Nigeria’s cassava business threatened by disease

Nigeria’s tall plan for cassava bread and other cassava-related businesses may be short-circuited by new outbreaks and the increased spread of Cassava Brown Streak Disease (CBSD), BusinessDay can report.

Nigerian cassava production is by far the largest in the world, who experts now say produces 50 million metric tons of the crop per annum; a third more than production in Brazil and almost double the production of Indonesia and Thailand. Cassava production in other African countries, the Democratic Republic of the Congo, Ghana, Madagascar, Mozambique, Tanzania and Uganda, appears small in comparison with Nigeria’s substantial output. But Nigeria is nowhere in global cassava trade.

The Ministry of Agriculture and Rural Development is turning this around by rapidly developing the value chains for cassava into new products that will expand markets and raise incomes for cassava farmers. This includes the use of cassava for high quality cassava flour (HQCF) to do partial substitution for wheat flour, cassava chips, starch, sweeteners and ethanol.

The ministry spearheaded the production of high quality cassava flour for use in composite flours to substitute for some of the imported wheat flour being used in the baking industry. Corporate bakers have already started commercialising the inclusion of 20 percent high quality cassava flour in bread.

But this noble drive is currently threatened. Cassava experts are reporting new outbreaks and the increased spread of CBSD, warning that the rapidly proliferating plant virus could cause a 50 percent drop in production of a crop that provides a significant source of food and income for over 250 million Africans.

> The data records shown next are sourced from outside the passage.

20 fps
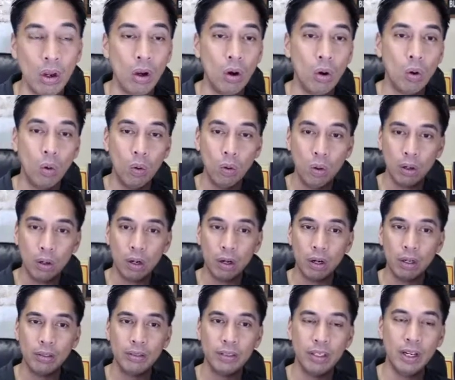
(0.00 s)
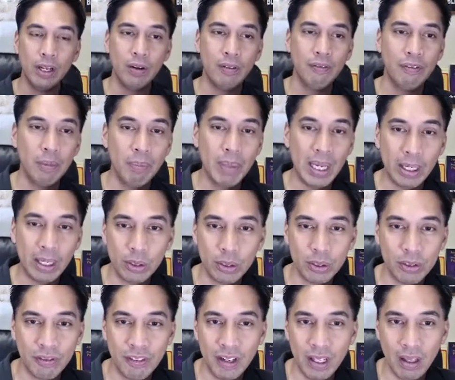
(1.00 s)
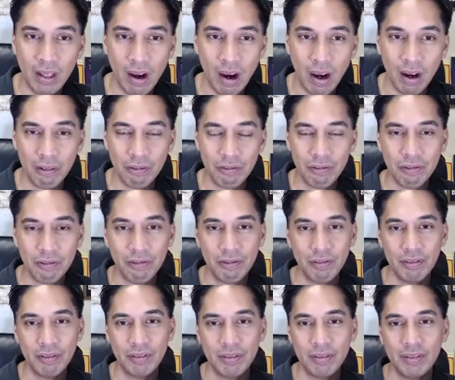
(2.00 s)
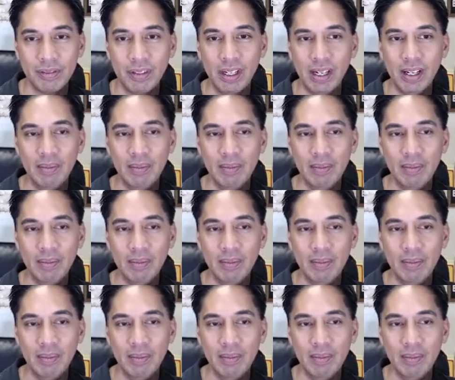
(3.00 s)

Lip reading: Or, you know, if the petals fell off, right?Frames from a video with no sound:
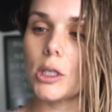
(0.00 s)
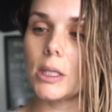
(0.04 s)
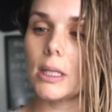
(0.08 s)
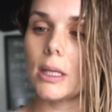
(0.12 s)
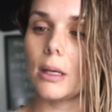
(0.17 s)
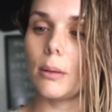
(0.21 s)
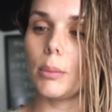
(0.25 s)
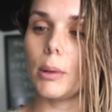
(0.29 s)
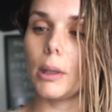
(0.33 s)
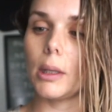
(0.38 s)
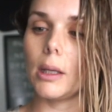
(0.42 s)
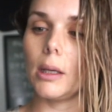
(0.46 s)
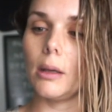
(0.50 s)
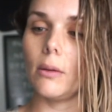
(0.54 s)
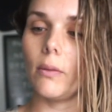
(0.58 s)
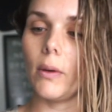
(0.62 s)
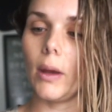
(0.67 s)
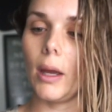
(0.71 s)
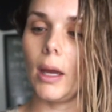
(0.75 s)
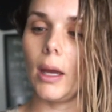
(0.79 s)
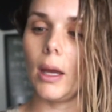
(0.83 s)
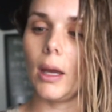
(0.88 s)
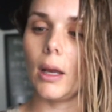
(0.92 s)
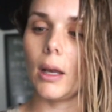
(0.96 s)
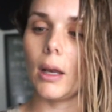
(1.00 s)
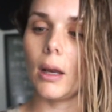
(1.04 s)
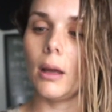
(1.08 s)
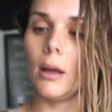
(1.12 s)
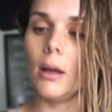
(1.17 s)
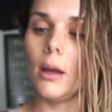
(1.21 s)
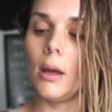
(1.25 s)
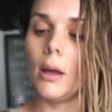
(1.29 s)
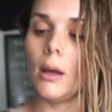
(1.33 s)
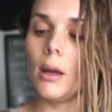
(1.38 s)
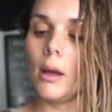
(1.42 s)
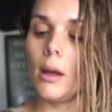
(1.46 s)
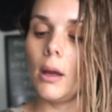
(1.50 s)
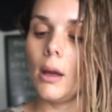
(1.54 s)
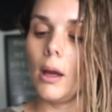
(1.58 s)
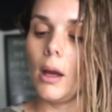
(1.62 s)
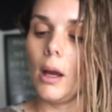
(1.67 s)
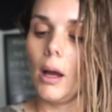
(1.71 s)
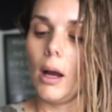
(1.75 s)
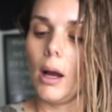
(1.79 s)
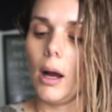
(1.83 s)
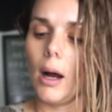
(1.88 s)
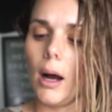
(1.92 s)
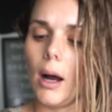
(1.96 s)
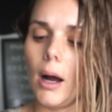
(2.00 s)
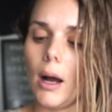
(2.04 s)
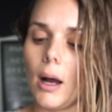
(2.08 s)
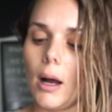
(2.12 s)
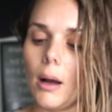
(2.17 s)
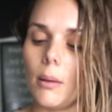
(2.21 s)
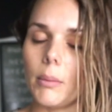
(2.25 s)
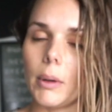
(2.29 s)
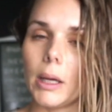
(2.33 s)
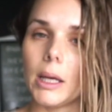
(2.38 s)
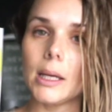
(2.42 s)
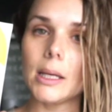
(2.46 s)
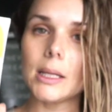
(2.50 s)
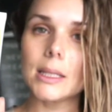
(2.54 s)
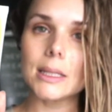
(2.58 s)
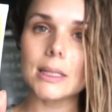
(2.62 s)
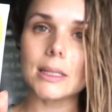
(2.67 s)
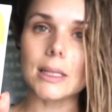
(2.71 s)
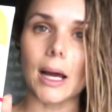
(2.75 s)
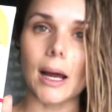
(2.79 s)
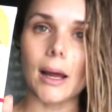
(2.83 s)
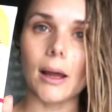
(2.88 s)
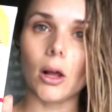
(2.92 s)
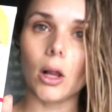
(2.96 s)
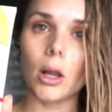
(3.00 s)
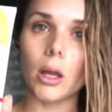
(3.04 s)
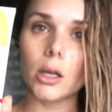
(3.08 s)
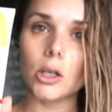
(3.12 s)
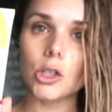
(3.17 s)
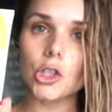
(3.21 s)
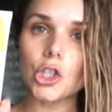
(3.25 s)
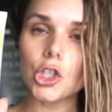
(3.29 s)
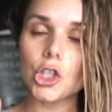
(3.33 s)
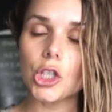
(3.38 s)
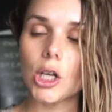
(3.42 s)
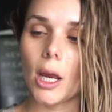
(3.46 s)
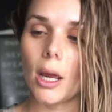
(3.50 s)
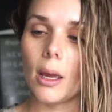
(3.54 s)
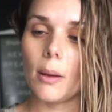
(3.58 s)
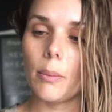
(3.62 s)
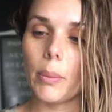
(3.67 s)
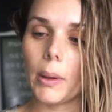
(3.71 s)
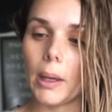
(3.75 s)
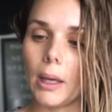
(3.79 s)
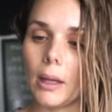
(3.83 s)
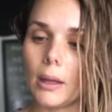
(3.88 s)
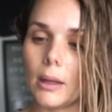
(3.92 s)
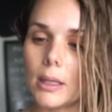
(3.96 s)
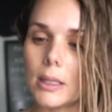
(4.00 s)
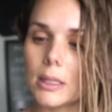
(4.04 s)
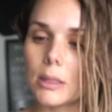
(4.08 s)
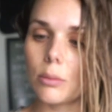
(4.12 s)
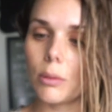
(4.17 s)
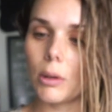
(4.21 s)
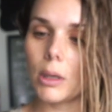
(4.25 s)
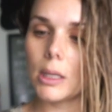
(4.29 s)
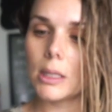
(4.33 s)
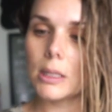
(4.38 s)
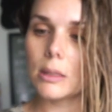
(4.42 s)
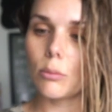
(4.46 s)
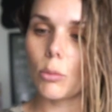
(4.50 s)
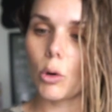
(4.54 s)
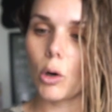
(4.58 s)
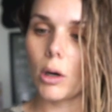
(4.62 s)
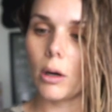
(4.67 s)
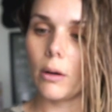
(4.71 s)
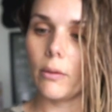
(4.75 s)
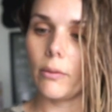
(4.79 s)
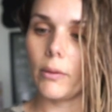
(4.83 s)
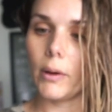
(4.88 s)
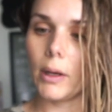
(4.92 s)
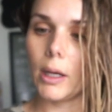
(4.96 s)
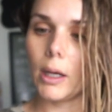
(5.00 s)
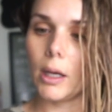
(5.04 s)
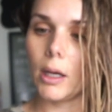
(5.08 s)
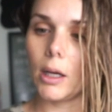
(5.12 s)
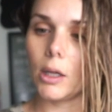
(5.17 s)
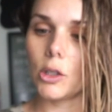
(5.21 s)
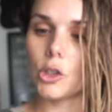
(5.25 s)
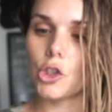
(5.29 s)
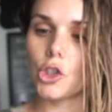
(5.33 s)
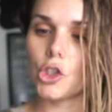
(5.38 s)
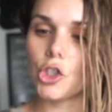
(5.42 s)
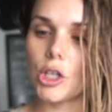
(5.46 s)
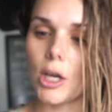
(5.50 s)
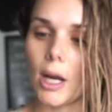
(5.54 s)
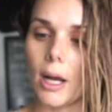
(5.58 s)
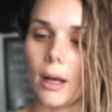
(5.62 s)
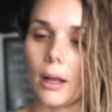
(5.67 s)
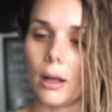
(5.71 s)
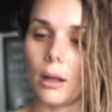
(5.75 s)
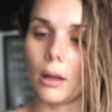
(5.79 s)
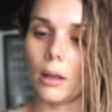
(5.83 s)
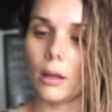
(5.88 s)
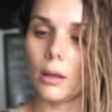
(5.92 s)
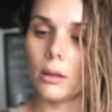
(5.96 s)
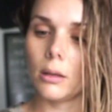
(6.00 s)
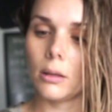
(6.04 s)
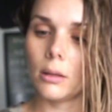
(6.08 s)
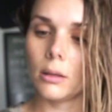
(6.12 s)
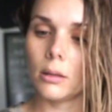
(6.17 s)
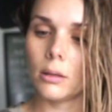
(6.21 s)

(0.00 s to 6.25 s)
is the Believe in Style and Shape, and this one is more of a gel.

The “pandemic” of CBSD now underway is particularly worrisome because agriculture experts have been looking to the otherwise resilient cassava plant, which is also used to produce starch, flour, biofuel and even beer, as the perfect crop for helping to feed a continent where growing conditions in many regions are deteriorating in the face of climate change.

“Cassava is already incredibly important for Africa and is poised to play an even bigger role in the future, which is why we need to move quickly to contain and eliminate this plague,” said Claude Fauquet, a scientist at the International Centre for Tropical Agriculture (known by its Spanish acronym CIAT) who heads the Global Cassava Partnership for the 21st Century (GCP21).

“We are particularly concerned that the disease could spread to West Africa and particularly Nigeria—the world’s largest producer and consumer of cassava—because Nigeria would provide a gateway for an invasion of West Africa where about 150 million people depend on the crop.”